Ritterbusch, an army lieutenant and liaison officer based in Thailand, coordinated a program for the aerial mining of the Ho Chi Minh Trail. But in “Search and Destroy” and other poems, he writes as convincingly of the ground war in Vietnam as if he had been an enlisted rifleman:

[S]o we threw in another grenade and one of the
dinks brought down his arms, maybe he started
to sneeze with all that crap running out of his face,
maybe he had a weapon concealed, I didn’t know,
so I greased him. Wasn’t much else I could do.
A sudden move like that.

After his discharge, Ritterbusch comes back to a world to which he no longer belongs. “I don’t recognize the family portrait/hanging on the wall,” he writes, again in “Geography Lesson,” describing his own front yard as a “land I cannot recognize as home.” Returning to college, in “Back in the World,” he has to borrow some notes from a professor:

I was . . . responsible for
my men, their lives, and megabucks worth of equipment and
such, and here he kept asking me if I’d bring
that chickenshit paper back to him.

“Yeah, right.” I knew then
I’d never make it.

The predominant feelings one gets from these poems are of bitterness, disillusionment, and betrayal, but there are poems in this collection (and not a few of them) whose tenderness startles all the more for being found in the midst of harsher emotions. In “At the Crash Site of a B-52: January 1994,” he writes of a Vietnamese mother whose young son died beneath the wreckage of an American bomber, and of the American recovery team that comes looking, years later, for evidence of the plane’s crew:

They find a major’s insignia[. ]
*   * *   *

They dig deeper, screen more bone[. ]
*   * *   *

[S]he recognizes the bones of her son
the way she imagines the major’s
mother would recognize hers, if she let go,
. . . if she’d only learn
that war is not something you come back from
whether you are killed or not, that resurrection
is only a story for the gods—that a candle,
the perfume of burning incense, a flower
growing from the garden of this blackened earth
brings more than a lasting peace, more
than a mother can hope for.

And in “Taps,” when his daughter hears taps being played in a war movie on television and, having heard the tune only around a Brownie Scout campfire, asks, “How do they know that song?” Ritterbusch silently prays

to all the gods who ever
interfered in the lives, the wars, of men
never to have her know that music
other than around the fire toasting marshmellows[.]

I concluded “Soldier-Poets of the Vietnam War” by saying, “One would like to think that the soul of the nation might somehow be cleansed [by poetry], but that is hardly likely. More realistically, one hopes that in writing these poems, the poets might at least have begun to cleanse their own souls of the torment that was and is [the Vietnam War].”

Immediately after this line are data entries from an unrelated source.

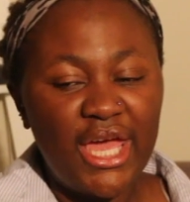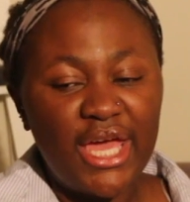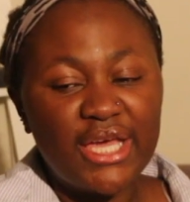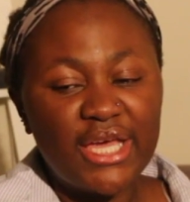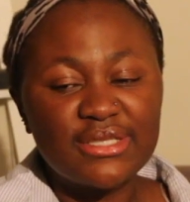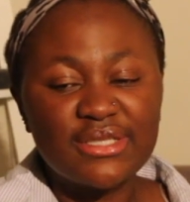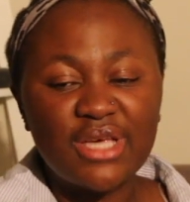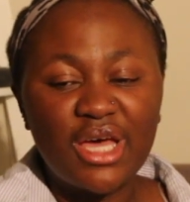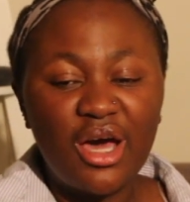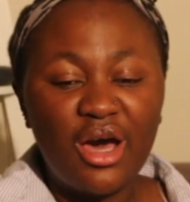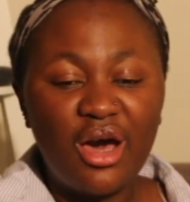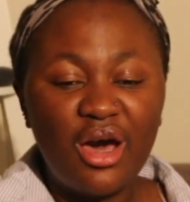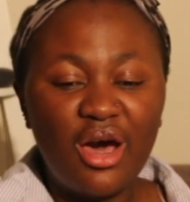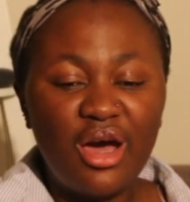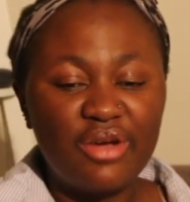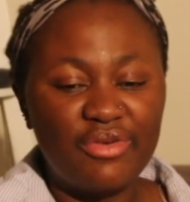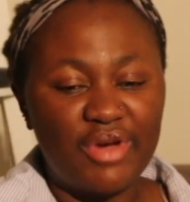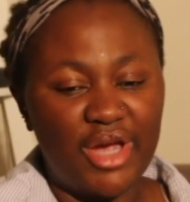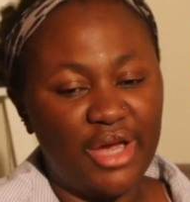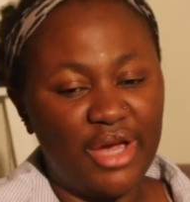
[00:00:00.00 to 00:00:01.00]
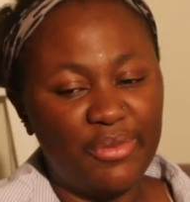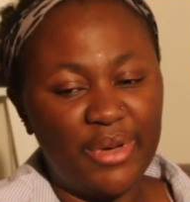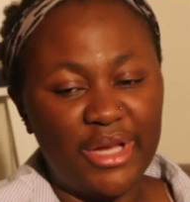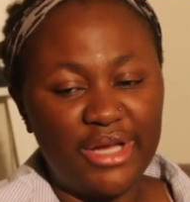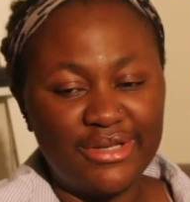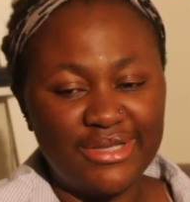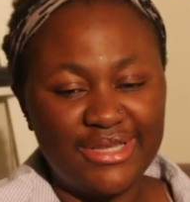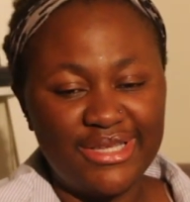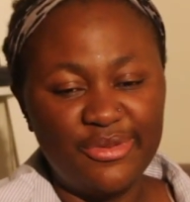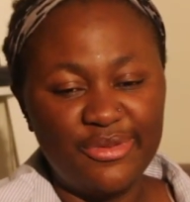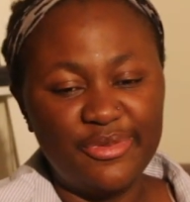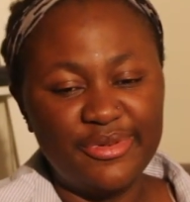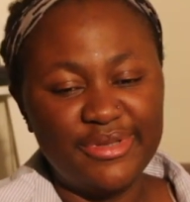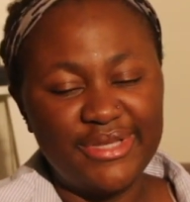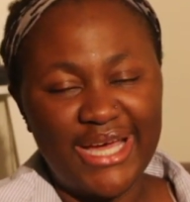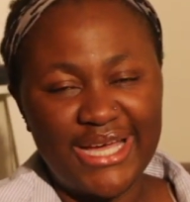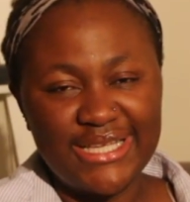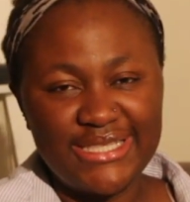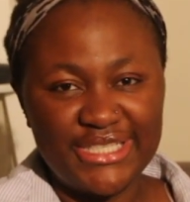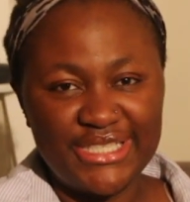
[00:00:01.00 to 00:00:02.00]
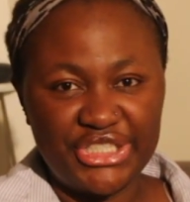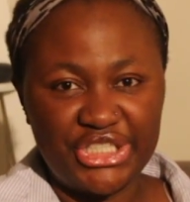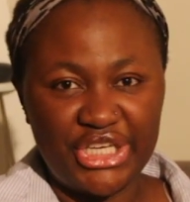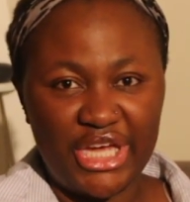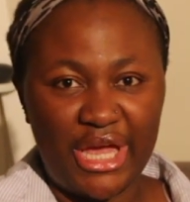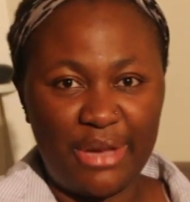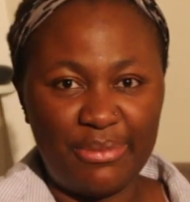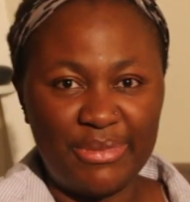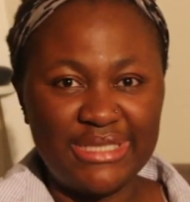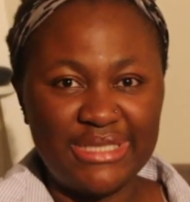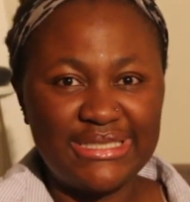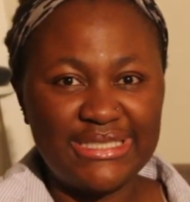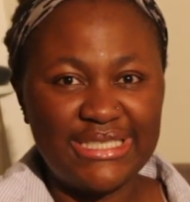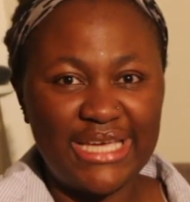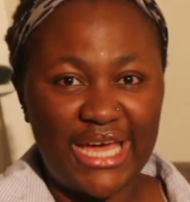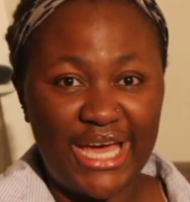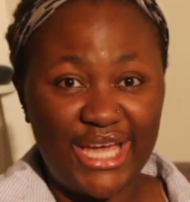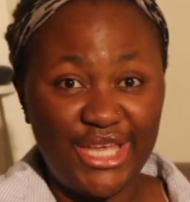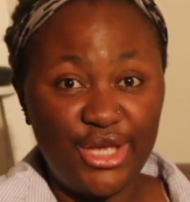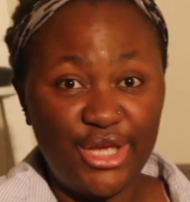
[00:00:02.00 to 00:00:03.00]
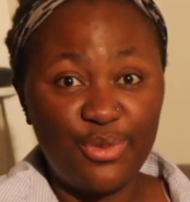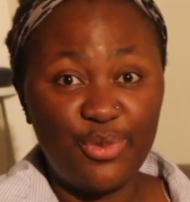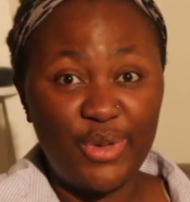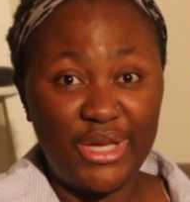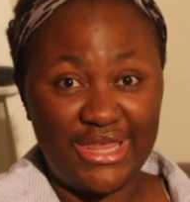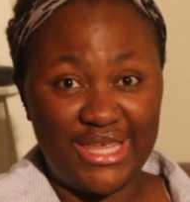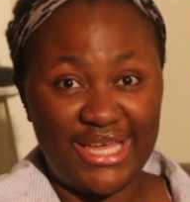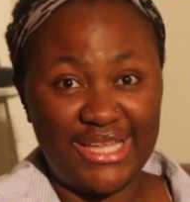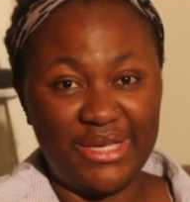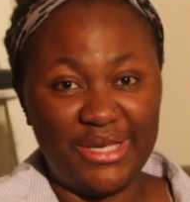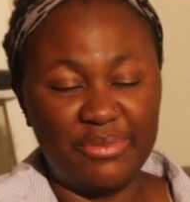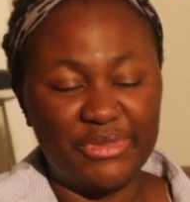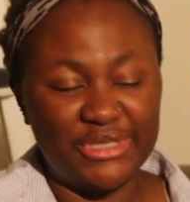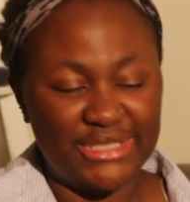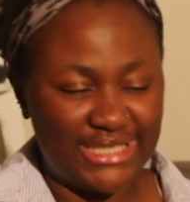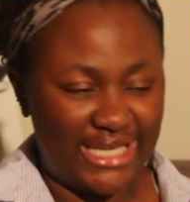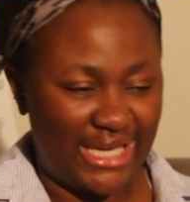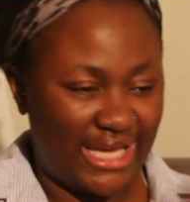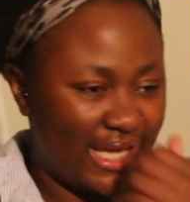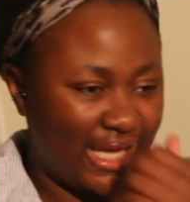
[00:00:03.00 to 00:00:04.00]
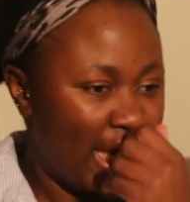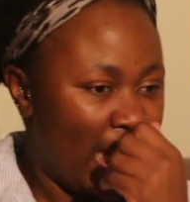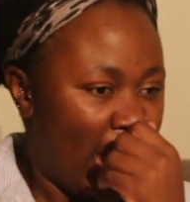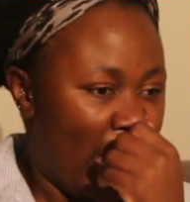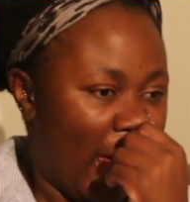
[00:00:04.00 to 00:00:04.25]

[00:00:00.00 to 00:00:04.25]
He's like, oh, alright, well, that's a shame, isn't it? Are you with anybody?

Since I wrote those words, American soldiers have invaded Panama, Iraq, Somalia, and Haiti, and been dispatched to Bosnia; one of the most popular public figures in the United States is a Vietnam veteran named Colin Powell; and a president who actively avoided service in Vietnam has extended economic and diplomatic recognition to that country. For the nation as a whole, the Vietnam War has become only a bizarre assortment of myths and misinterpretations and is now rapidly disappearing into the fog of history.

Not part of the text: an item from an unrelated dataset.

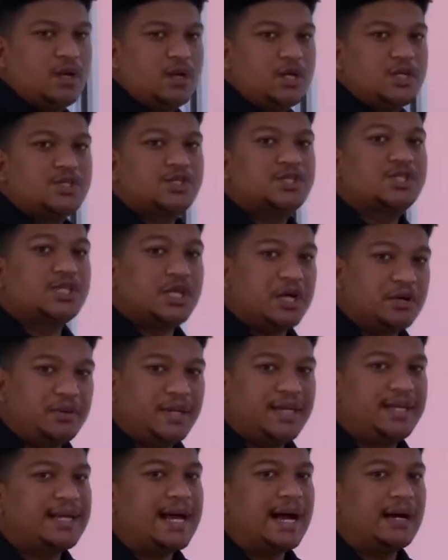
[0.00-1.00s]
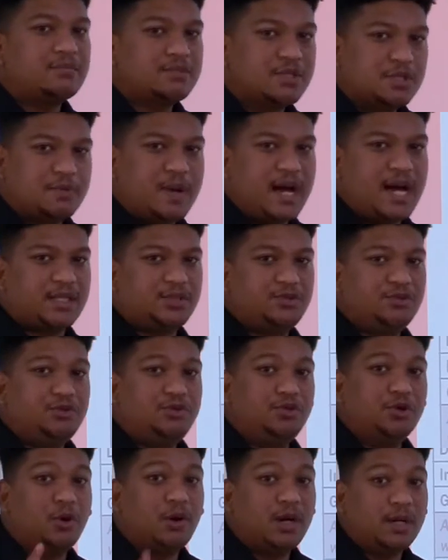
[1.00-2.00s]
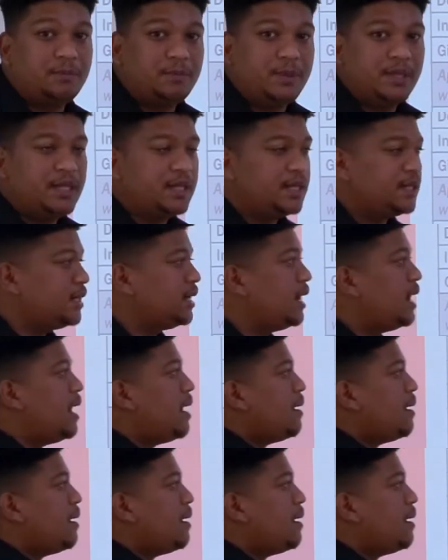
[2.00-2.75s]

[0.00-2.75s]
So it comes back to your opinion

But at least for those who fought the war, the ugly truth of it simply will not go away, as Anderson, Bowen, Connolly, and Ritterbusch vividly demonstrate. Revisiting old battlefields in “Nui Ba Den: Black Virgin Mountain,” Bowen wonders, “[W]hat grace is found/in so much loss?” These poems are the answer to his question. These poems are the grace that’s found in so much loss. And if governments and nations remain impervious to the grace of poetry, I’ll still pick poetry every time.